Exploring the Possibility of Forecasting Strong Earthquakes with Machine Learning

Machine Learning can be used to predict the long-term strength of earthquakes in North America, South America and Japan, as well as Northern India, Southern China, and Southern China.

Our Machine Learning models indicate that there are periods with earthquakes of magnitude >=7, and periods without such earthquakes in the seismic zones analyzed. Our Machine Learning models also predict a new phase of seismic activity for earthquakes >=7 between the years 2040+-5 and 2057+-5, 2024 +-1 and 2026+-1, 2026+-2 and 2030 +-2, 2024 +-2 and 2029+-2, 2024 +-1 and 2028+-2, 2022 +-1 and 2028+-2 for five seismic zones: United States, Mexico South America, Japan and Southern China-Northern India. Our algorithms can also be used to make probabilistic predictions in any seismic zone.

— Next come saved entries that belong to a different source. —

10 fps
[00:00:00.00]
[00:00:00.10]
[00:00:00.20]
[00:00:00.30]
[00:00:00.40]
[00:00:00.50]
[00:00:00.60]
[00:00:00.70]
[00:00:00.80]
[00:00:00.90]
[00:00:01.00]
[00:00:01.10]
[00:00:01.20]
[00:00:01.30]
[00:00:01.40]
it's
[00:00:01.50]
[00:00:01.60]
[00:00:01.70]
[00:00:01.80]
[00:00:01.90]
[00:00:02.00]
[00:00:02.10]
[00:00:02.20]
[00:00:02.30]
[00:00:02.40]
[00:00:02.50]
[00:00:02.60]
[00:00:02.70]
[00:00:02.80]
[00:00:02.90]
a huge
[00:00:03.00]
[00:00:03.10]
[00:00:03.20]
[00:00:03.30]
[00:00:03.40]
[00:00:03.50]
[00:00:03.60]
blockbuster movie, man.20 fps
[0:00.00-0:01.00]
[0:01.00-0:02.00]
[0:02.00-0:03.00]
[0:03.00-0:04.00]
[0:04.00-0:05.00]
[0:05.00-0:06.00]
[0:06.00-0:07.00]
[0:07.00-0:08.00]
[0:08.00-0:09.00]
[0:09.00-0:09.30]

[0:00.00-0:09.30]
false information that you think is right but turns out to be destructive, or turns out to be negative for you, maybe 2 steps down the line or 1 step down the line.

Our algorithm to analyze strong earthquakes can be applied in smaller or specific seismic areas where historical moderate earthquakes of magnitudes between 5-7 occur. This is the case for the Parkfield section on the San Andreas fault, California, United States. Our analysis explains why Bakun and Lindh’s (1985) proposal of a moderate earthquake in 1988 +- 5, as suggested by Bakun, was never realized and why the long-awaited Parkfield characteristic earthquake happened in 2004. Our Bayesian Machine Learning model, which adopts a 35-year periodicity, predicts possible seismic events between 2019 and 2030, with a higher probability around 2025+-2. Parkfield is a great place to test, develop, and demonstrate earthquake forecasts. In a few short years, we will be able to show that our algorithm is able to forecast both strong and moderate earthquakes.